(Items from a data source)
========================

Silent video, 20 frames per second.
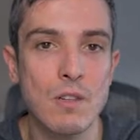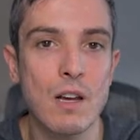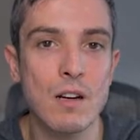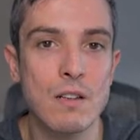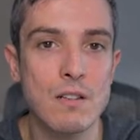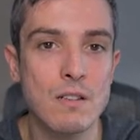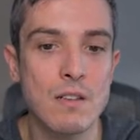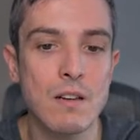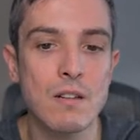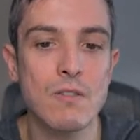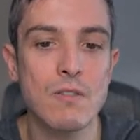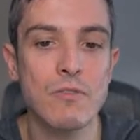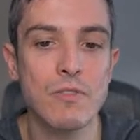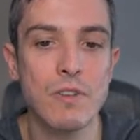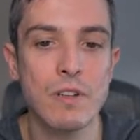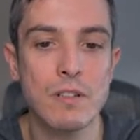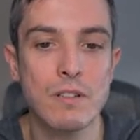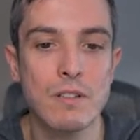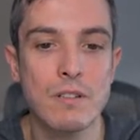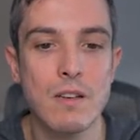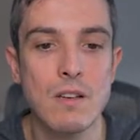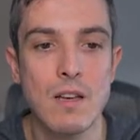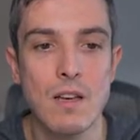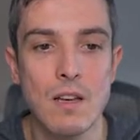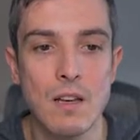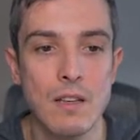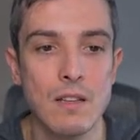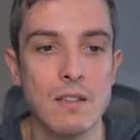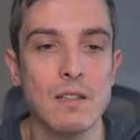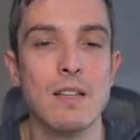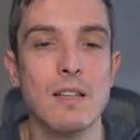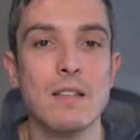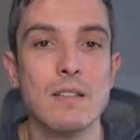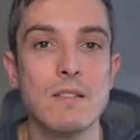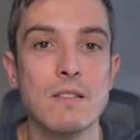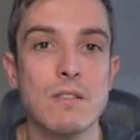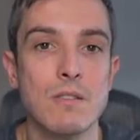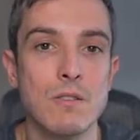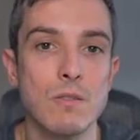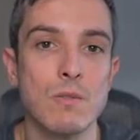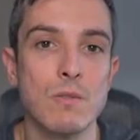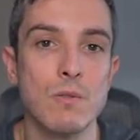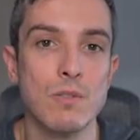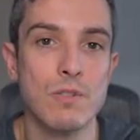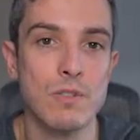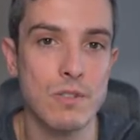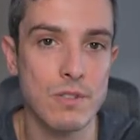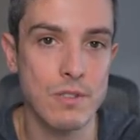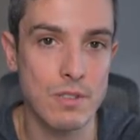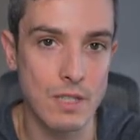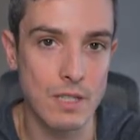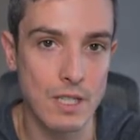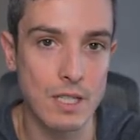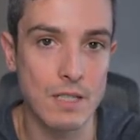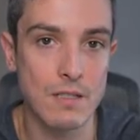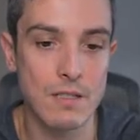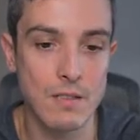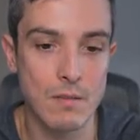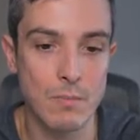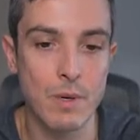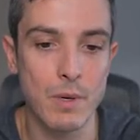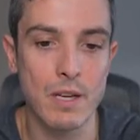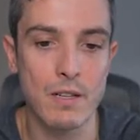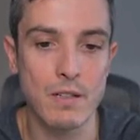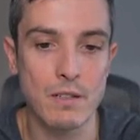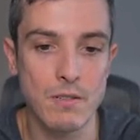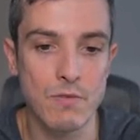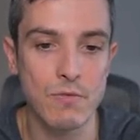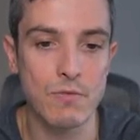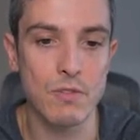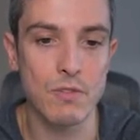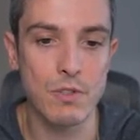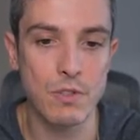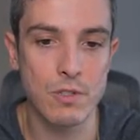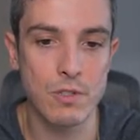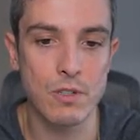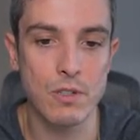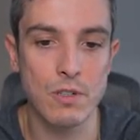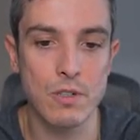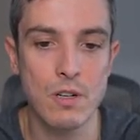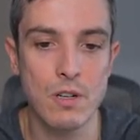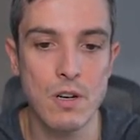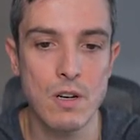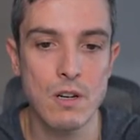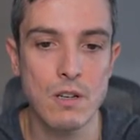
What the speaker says: kind of sound effects, Lens Distortions is the best for sure.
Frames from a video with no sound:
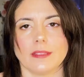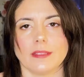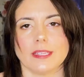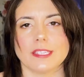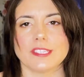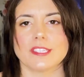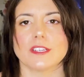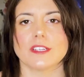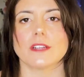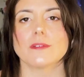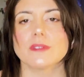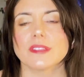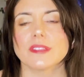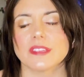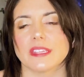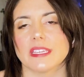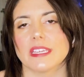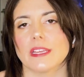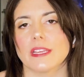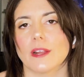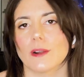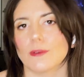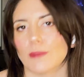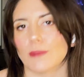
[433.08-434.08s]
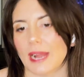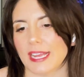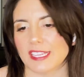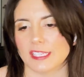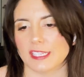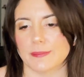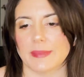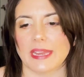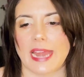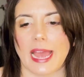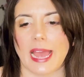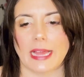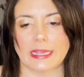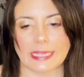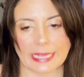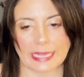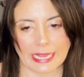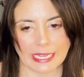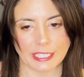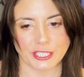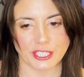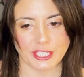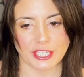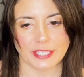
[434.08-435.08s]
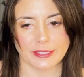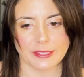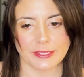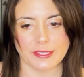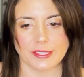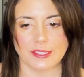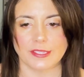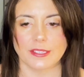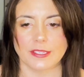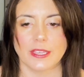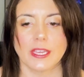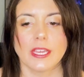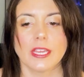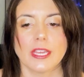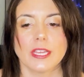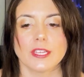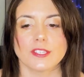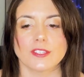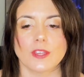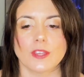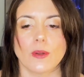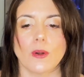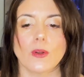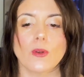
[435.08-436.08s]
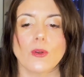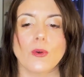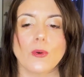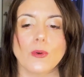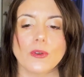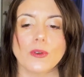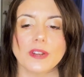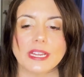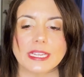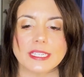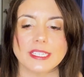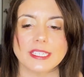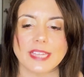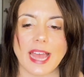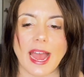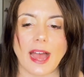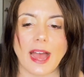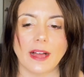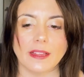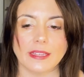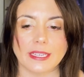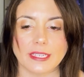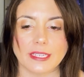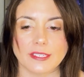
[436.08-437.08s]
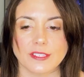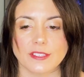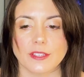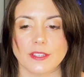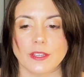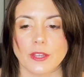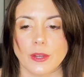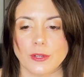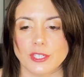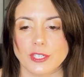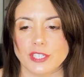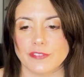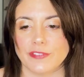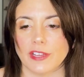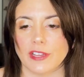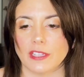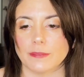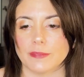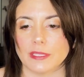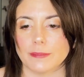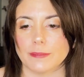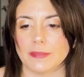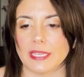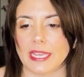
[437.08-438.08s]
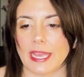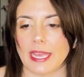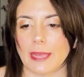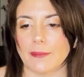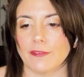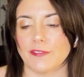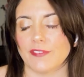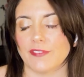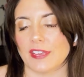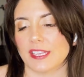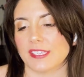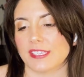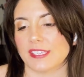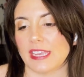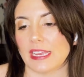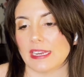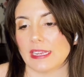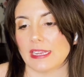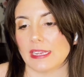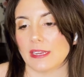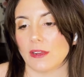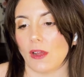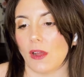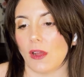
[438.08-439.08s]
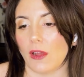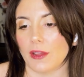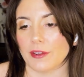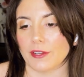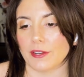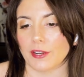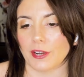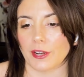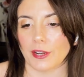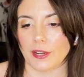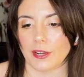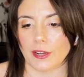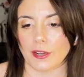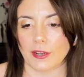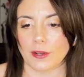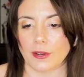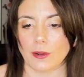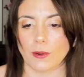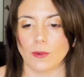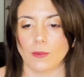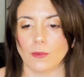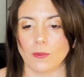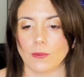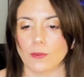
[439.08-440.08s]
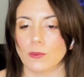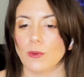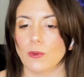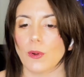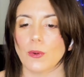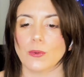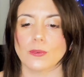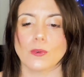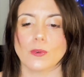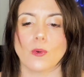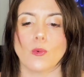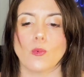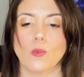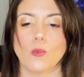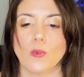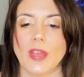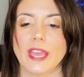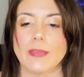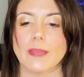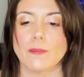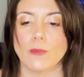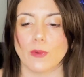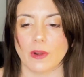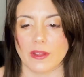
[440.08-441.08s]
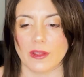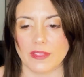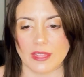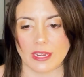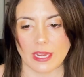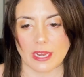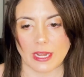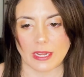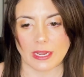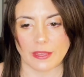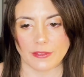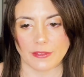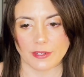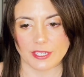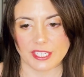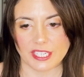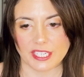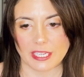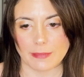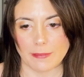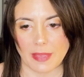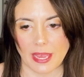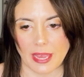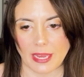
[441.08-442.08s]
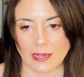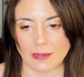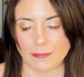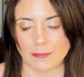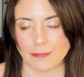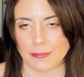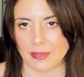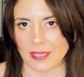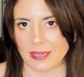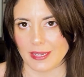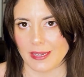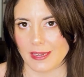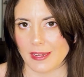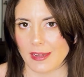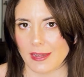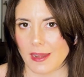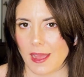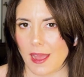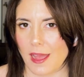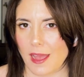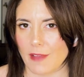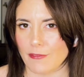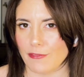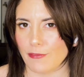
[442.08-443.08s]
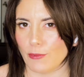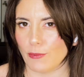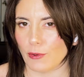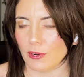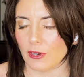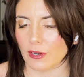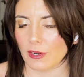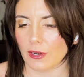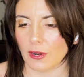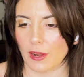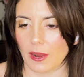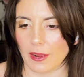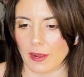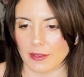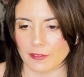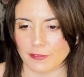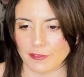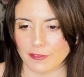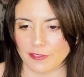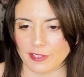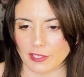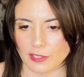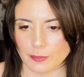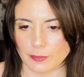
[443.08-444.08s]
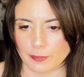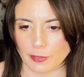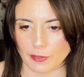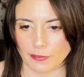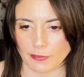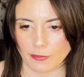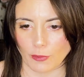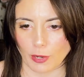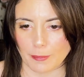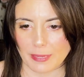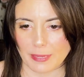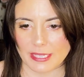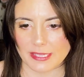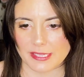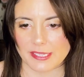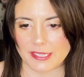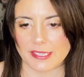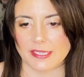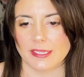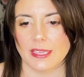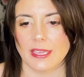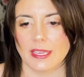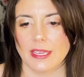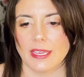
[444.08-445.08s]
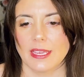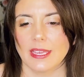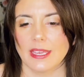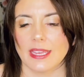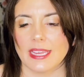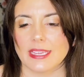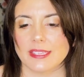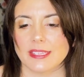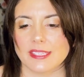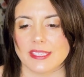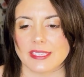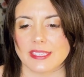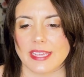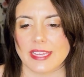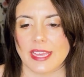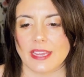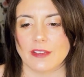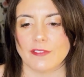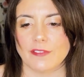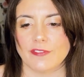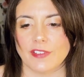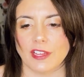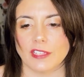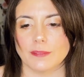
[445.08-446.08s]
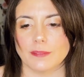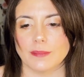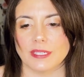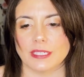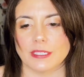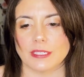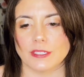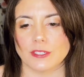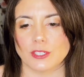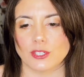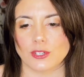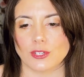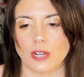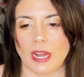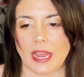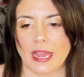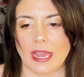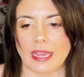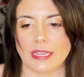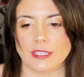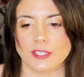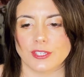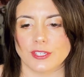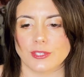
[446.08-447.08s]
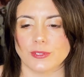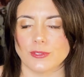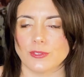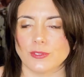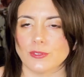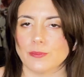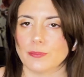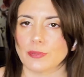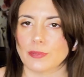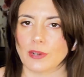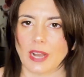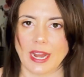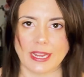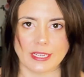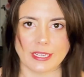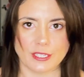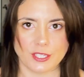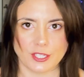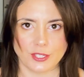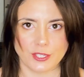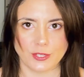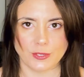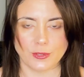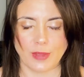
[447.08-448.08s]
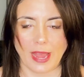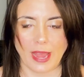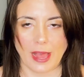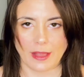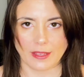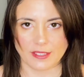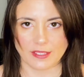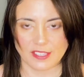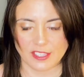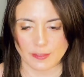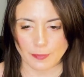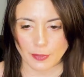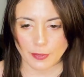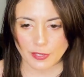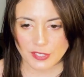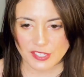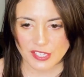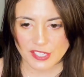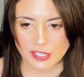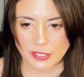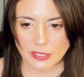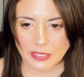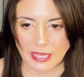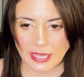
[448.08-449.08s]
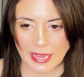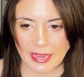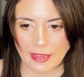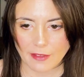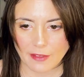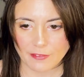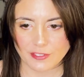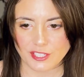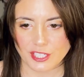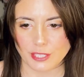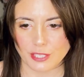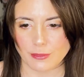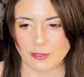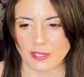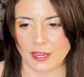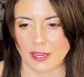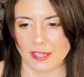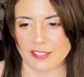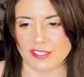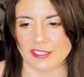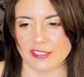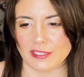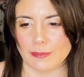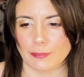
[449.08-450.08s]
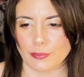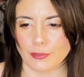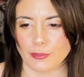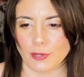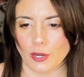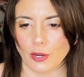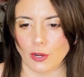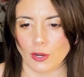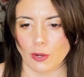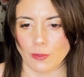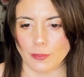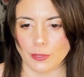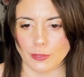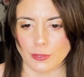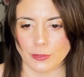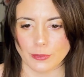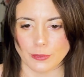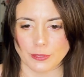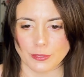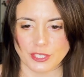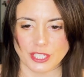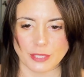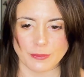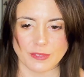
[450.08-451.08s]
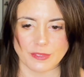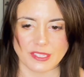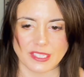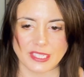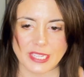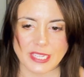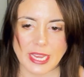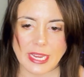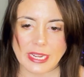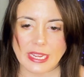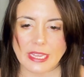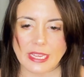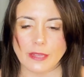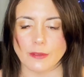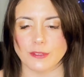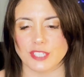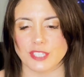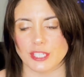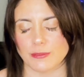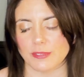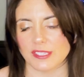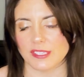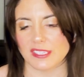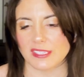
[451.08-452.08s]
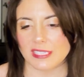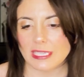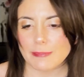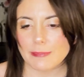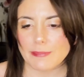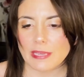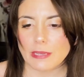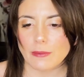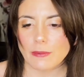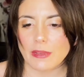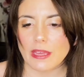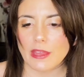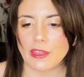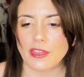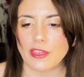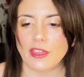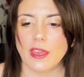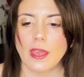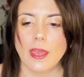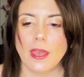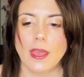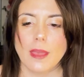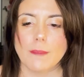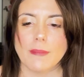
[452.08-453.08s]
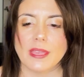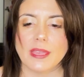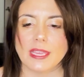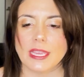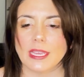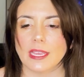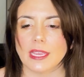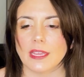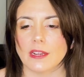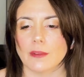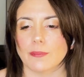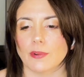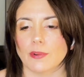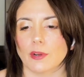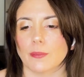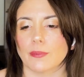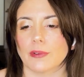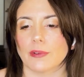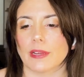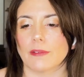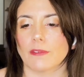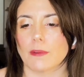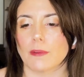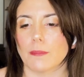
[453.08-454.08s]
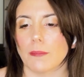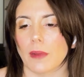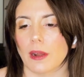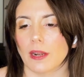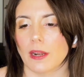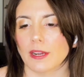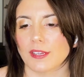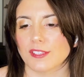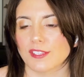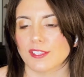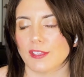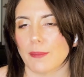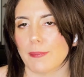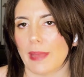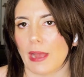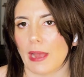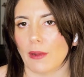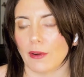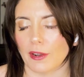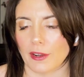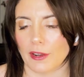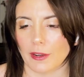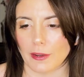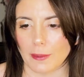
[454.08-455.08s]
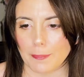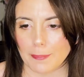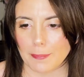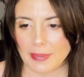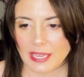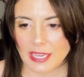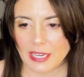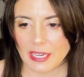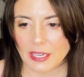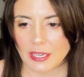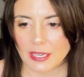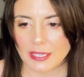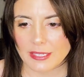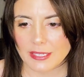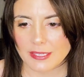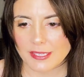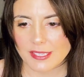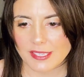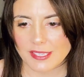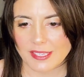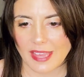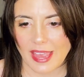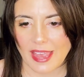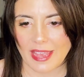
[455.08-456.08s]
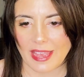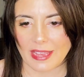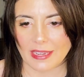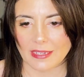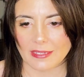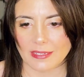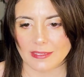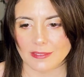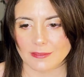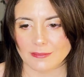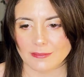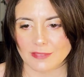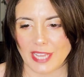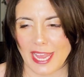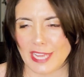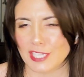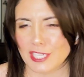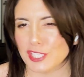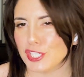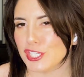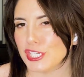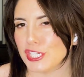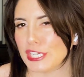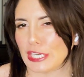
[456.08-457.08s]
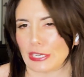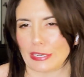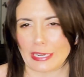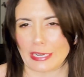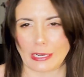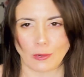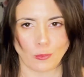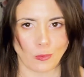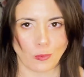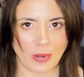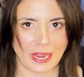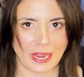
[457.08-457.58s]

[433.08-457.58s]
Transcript: Let's start with the harassment allegations. So according to Alex, Coach Feldman became fixated on her, quote, way more than any other teammate, but not for her on-field performance. Instead, Feldman tried to pry into Alex's personal life. She would constantly probe who she was dating, who she was sleeping with, making inappropriate remarks about her appearance, and engineering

========================

_Problem to solve_
Please print the lines above word for word, starting at the one with "[455.08-456.08s]" and ending at the one with "[433.08-457.58s]", both included, and without any picture.

_Response box_
[455.08-456.08s]
[456.08-457.08s]
[457.08-457.58s]

[433.08-457.58s]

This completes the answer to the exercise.